Offenbar waren sie nicht die einzigen Besucher in
der dämmrigen, farbdurchwirkten, gedämpften Stille der Kirche. So
weit verstreut wie möglich saßen eine Handvoll weiterer Gestalten
auf den ehrwürdig wirkenden Bänken, die meisten von ihnen relativ
normal und unauffällig gekleidet. Auffällig waren ein mit etwa drei
Metern übergroßer klobiger Kerl aus dessen Kiefern zwei ellenlange
Stoßzähne zu sprießen schienen und eine Frau in den hinteren
Reihen, deren lange rote Haare sich nach oben reckten und dabei wie
Flammen züngelten. Manche studierten konzentriert irgendwelche
Schriftstücke, die sie vor sich hatten, einige saßen einfach da und
warteten und andere hatten scheinbar den Kopf in stiller Andacht
gesenkt. Allen Anwesenden gemein war eine gewisse Bedachtheit darauf,
sich nur um die eigenen Angelegenheiten zu kümmern und die
Privatsphäre der anderen nicht zu verletzen.

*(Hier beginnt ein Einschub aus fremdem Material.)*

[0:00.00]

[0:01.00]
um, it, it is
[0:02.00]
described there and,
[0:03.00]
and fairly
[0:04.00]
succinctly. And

Nach ein paar Minuten des Wartens in einer
mittleren Reihe trat eine mittelgroße zierliche Frau in dunkelgrauem
Nadelstreifenanzug mit schulterlangen Haaren und schwer schätzbarem
Alter zwischen 40 und 60 aus einem Seiteneingang vorne im
Kirchenschiff und eilte mit leisen Schritten eine auf Sina und
Fiedler zu.
"Aha, Griselda nimmt sich persönlich für
uns Zeit..." in Fiedlers Flüstern lag Erstaunen.

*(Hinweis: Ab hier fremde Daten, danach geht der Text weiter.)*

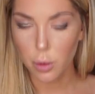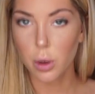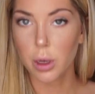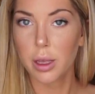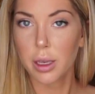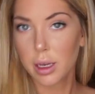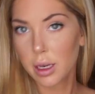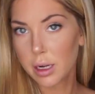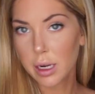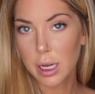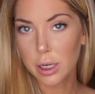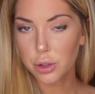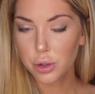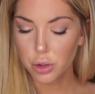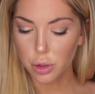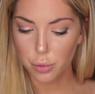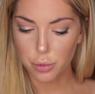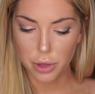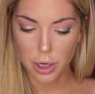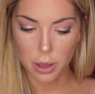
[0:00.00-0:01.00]
you want like a
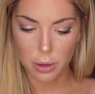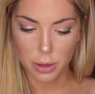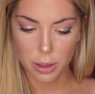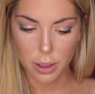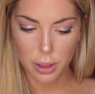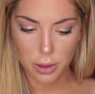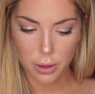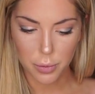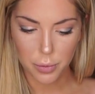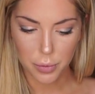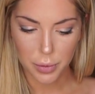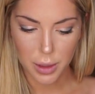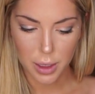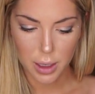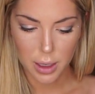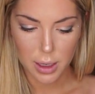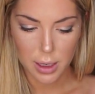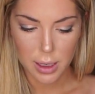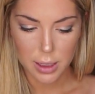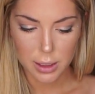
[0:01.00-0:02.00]
natural brow look.
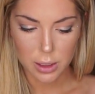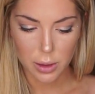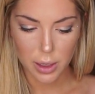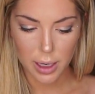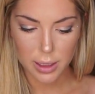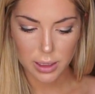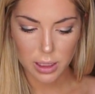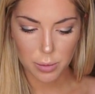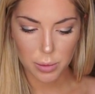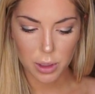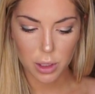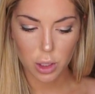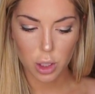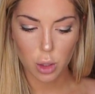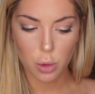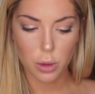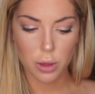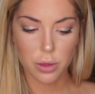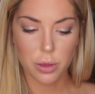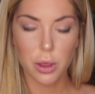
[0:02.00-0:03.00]
So next I'm gonna
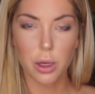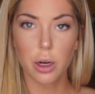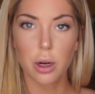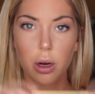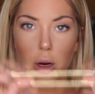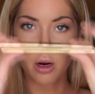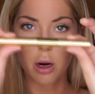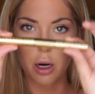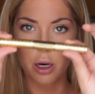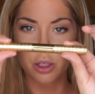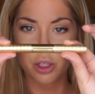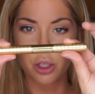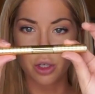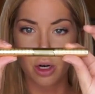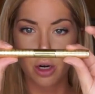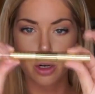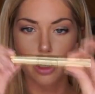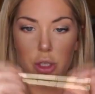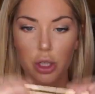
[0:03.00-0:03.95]
go with their Arch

Bei den beiden angekommen, lächelte die Dame
professionell, blickte kurz von einem zum anderen und sprach sie mit
gedämpfter Stimme an: "Herr Fiedler, Frau ... ich kann Sie Sina
nennen?"
Als sie das kurze Nicken seitens Sina gesehen
hatte, fuhr sie fort: "Wenn ich sie in mein Büro bitten darf?"
Die beiden Besucher erhoben sich leise und folgten Griselda von
Radewitz zum Beichtstuhl an der linken Seite.